***** THE INPUT
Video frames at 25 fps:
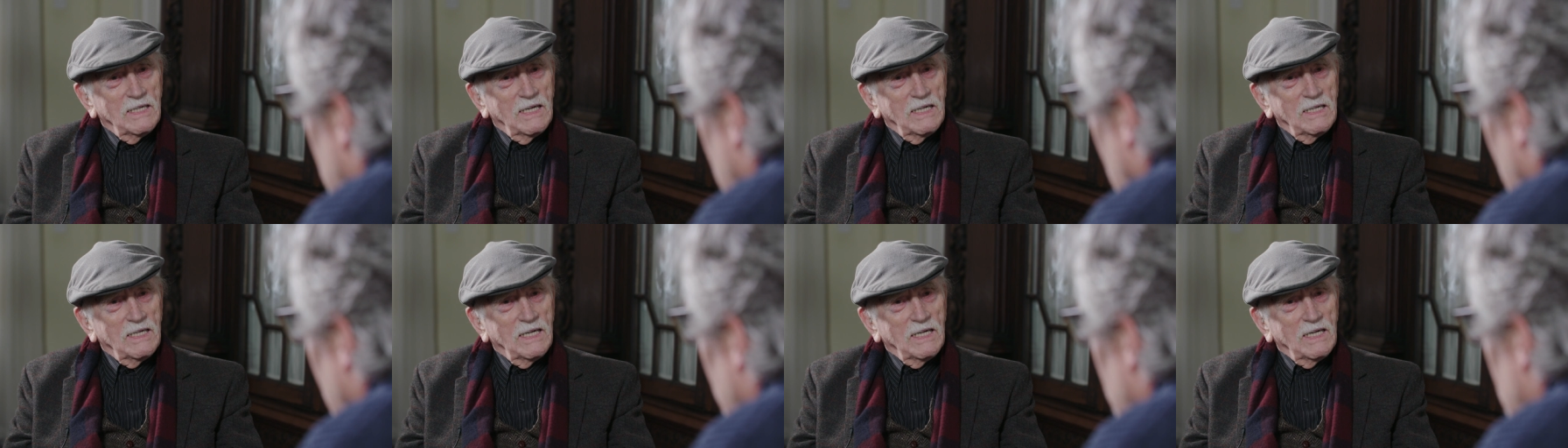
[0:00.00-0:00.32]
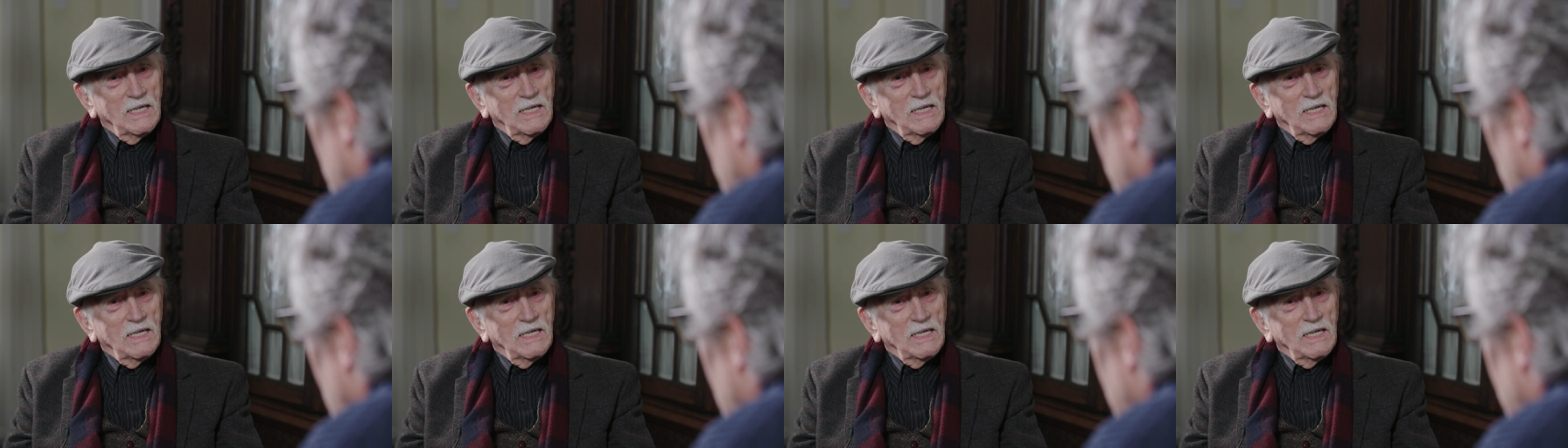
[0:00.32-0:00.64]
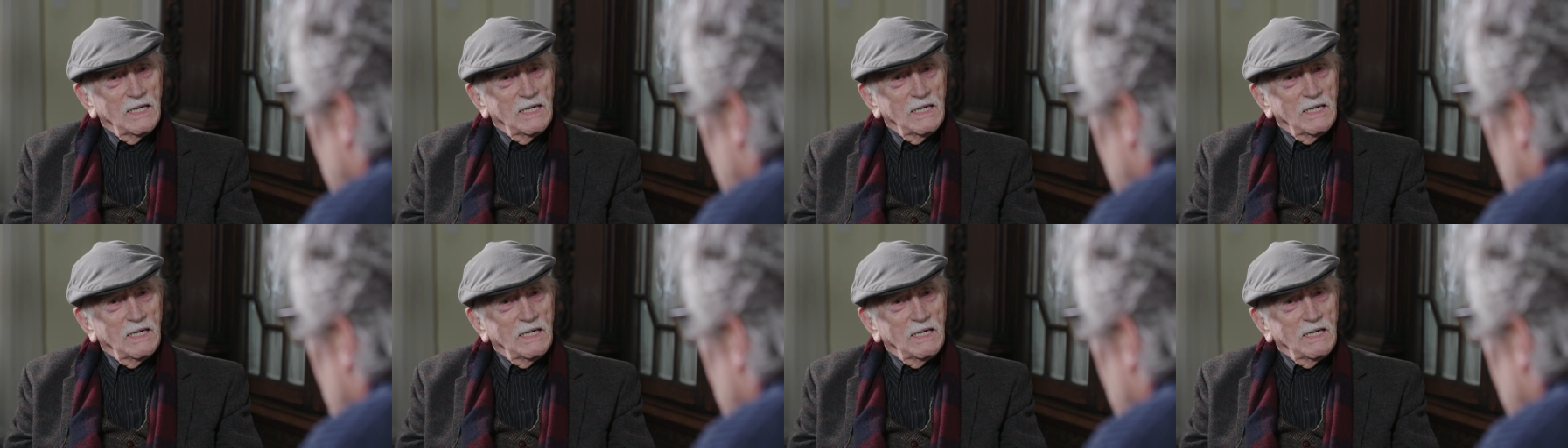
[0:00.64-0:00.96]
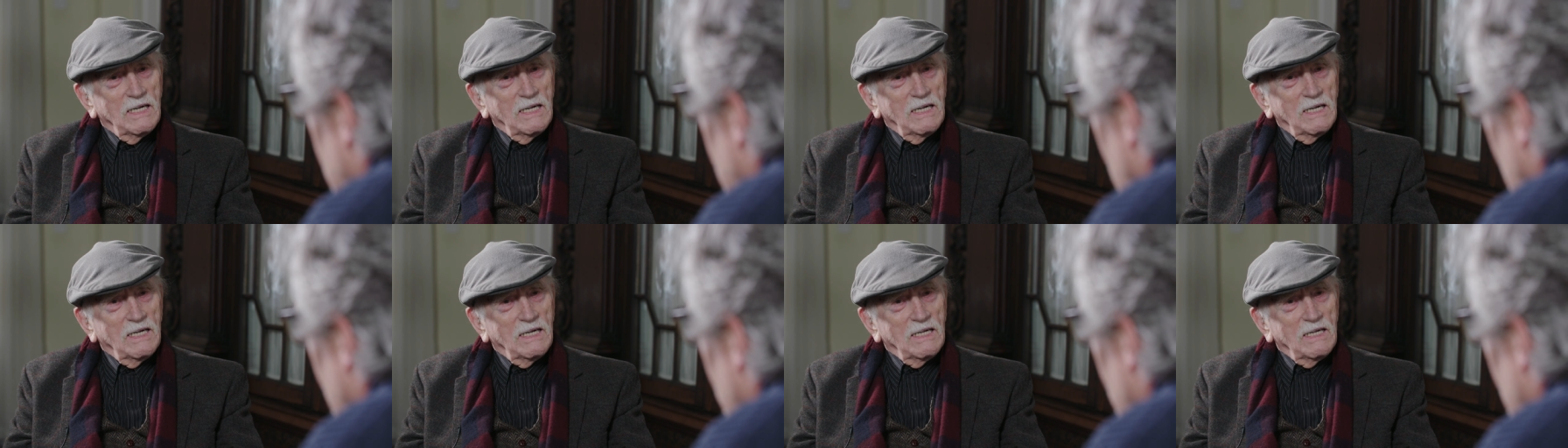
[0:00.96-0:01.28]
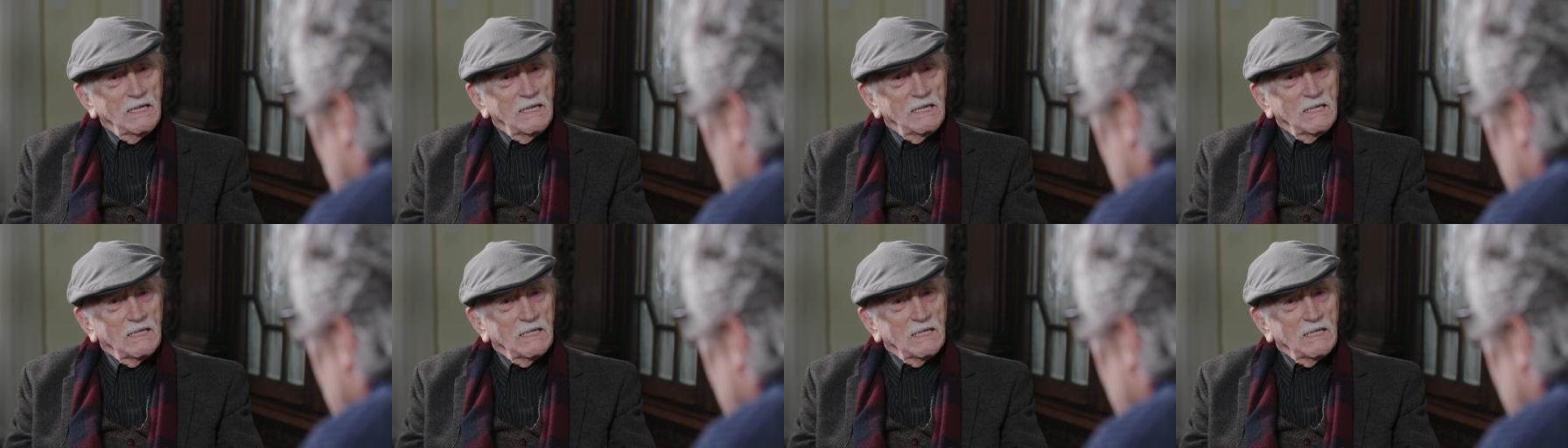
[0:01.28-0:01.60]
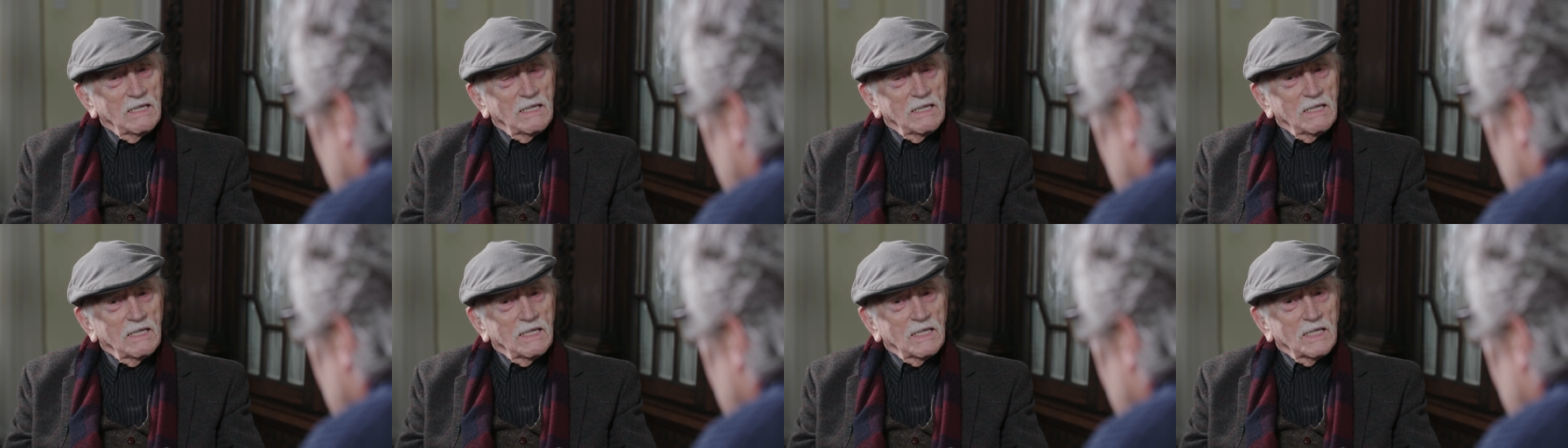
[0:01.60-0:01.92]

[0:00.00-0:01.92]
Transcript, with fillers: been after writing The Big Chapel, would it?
**********
* [YOUR INSTRUCTIONS]: Without including any picture, print all of the entries above exactly.

* [ANSWER BOX]:
Video frames at 25 fps:
[0:00.00-0:00.32]
[0:00.32-0:00.64]
[0:00.64-0:00.96]
[0:00.96-0:01.28]
[0:01.28-0:01.60]
[0:01.60-0:01.92]

[0:00.00-0:01.92]
Transcript, with fillers: been after writing The Big Chapel, would it?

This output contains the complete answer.